> Dataset entries

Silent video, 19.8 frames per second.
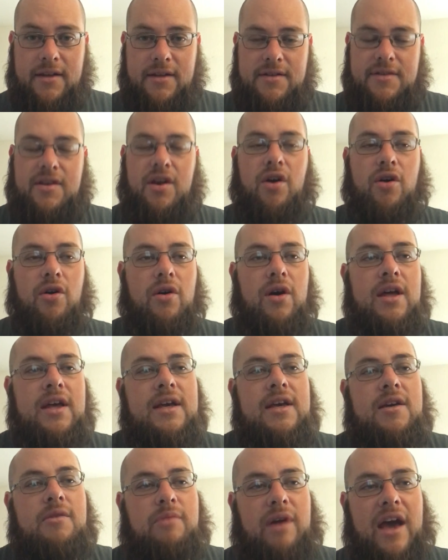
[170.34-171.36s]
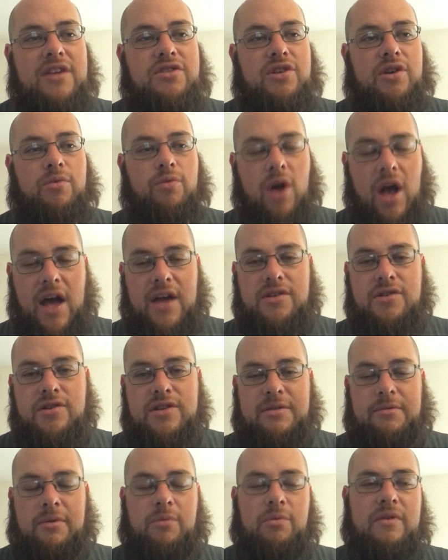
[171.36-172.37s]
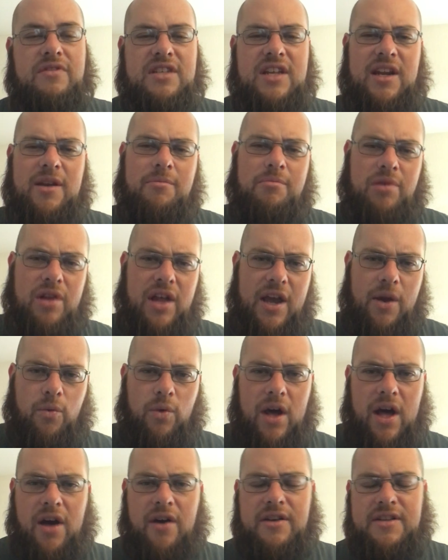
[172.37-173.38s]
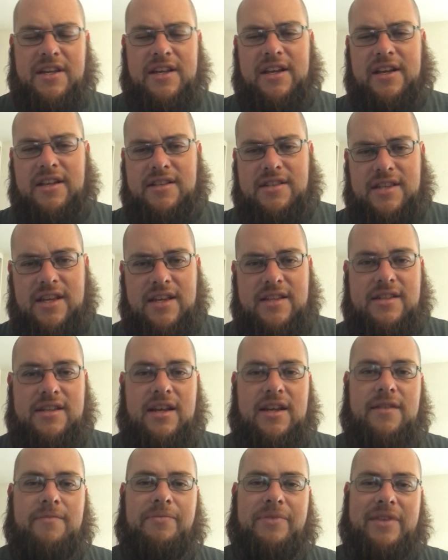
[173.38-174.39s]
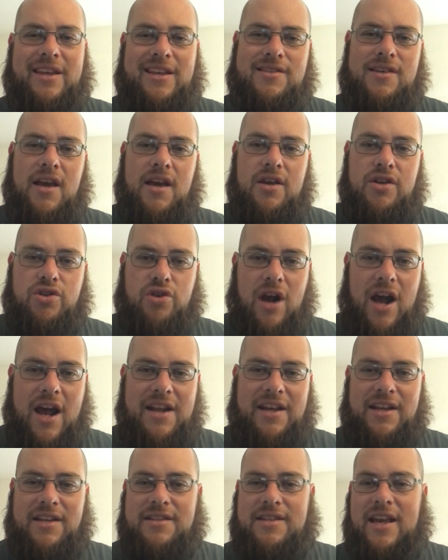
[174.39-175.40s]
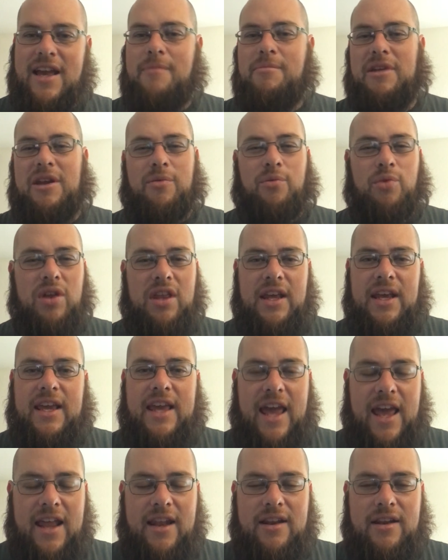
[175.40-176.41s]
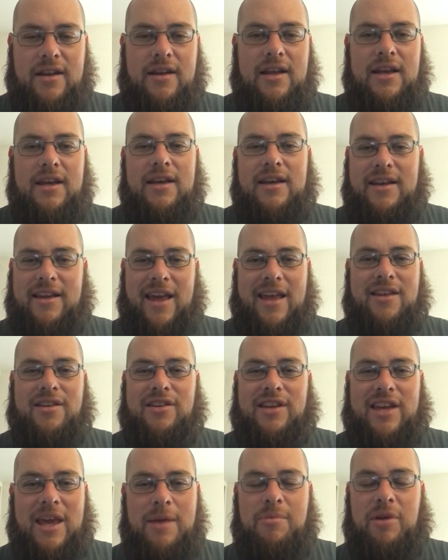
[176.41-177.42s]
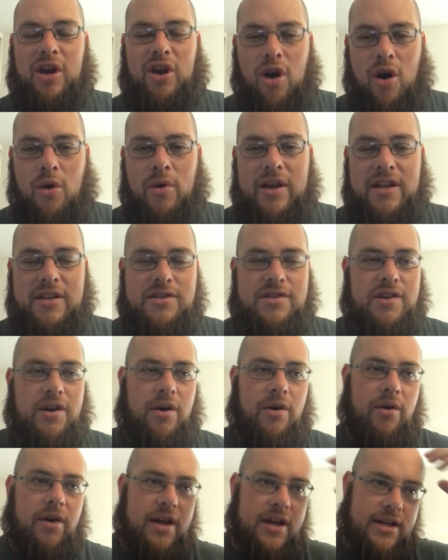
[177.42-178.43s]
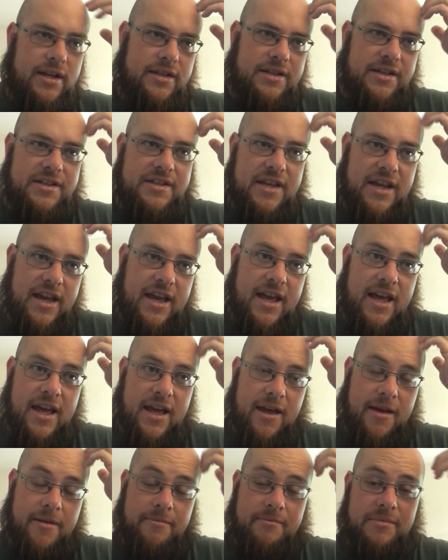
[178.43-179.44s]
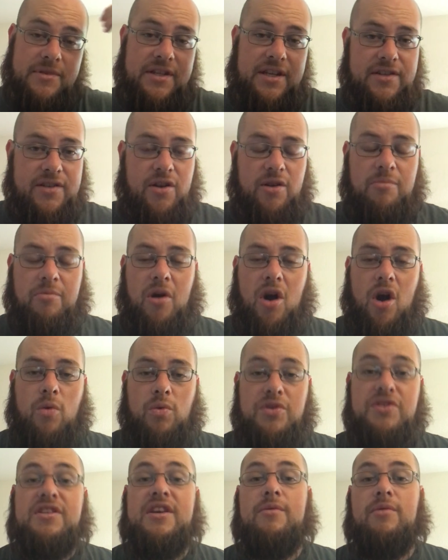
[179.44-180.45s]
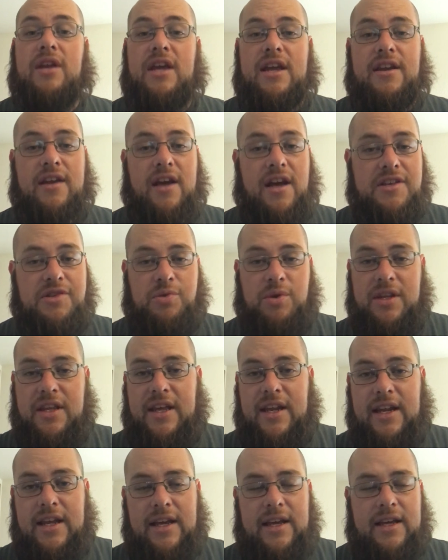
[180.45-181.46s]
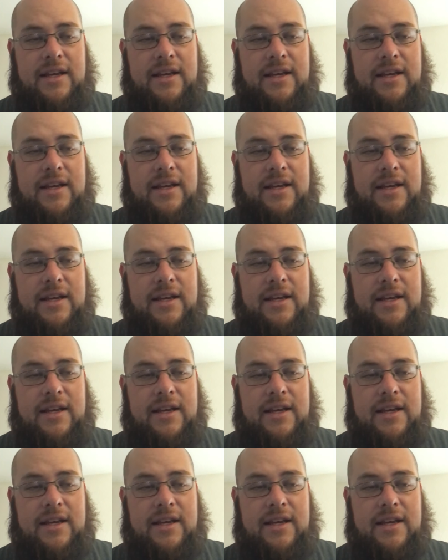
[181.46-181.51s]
So Patrick Rogers, I mean, we've seen him play well. He's inconsistent. He's tried to get 10, but he really couldn't keep it going. So to see him 6 under par, we'll see what he does with it.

> Instructions for the task
With the pictures excluded, retype the records above verbatim.

> Solution below
Silent video, 19.8 frames per second.
[170.34-171.36s]
[171.36-172.37s]
[172.37-173.38s]
[173.38-174.39s]
[174.39-175.40s]
[175.40-176.41s]
[176.41-177.42s]
[177.42-178.43s]
[178.43-179.44s]
[179.44-180.45s]
[180.45-181.46s]
[181.46-181.51s]
So Patrick Rogers, I mean, we've seen him play well. He's inconsistent. He's tried to get 10, but he really couldn't keep it going. So to see him 6 under par, we'll see what he does with it.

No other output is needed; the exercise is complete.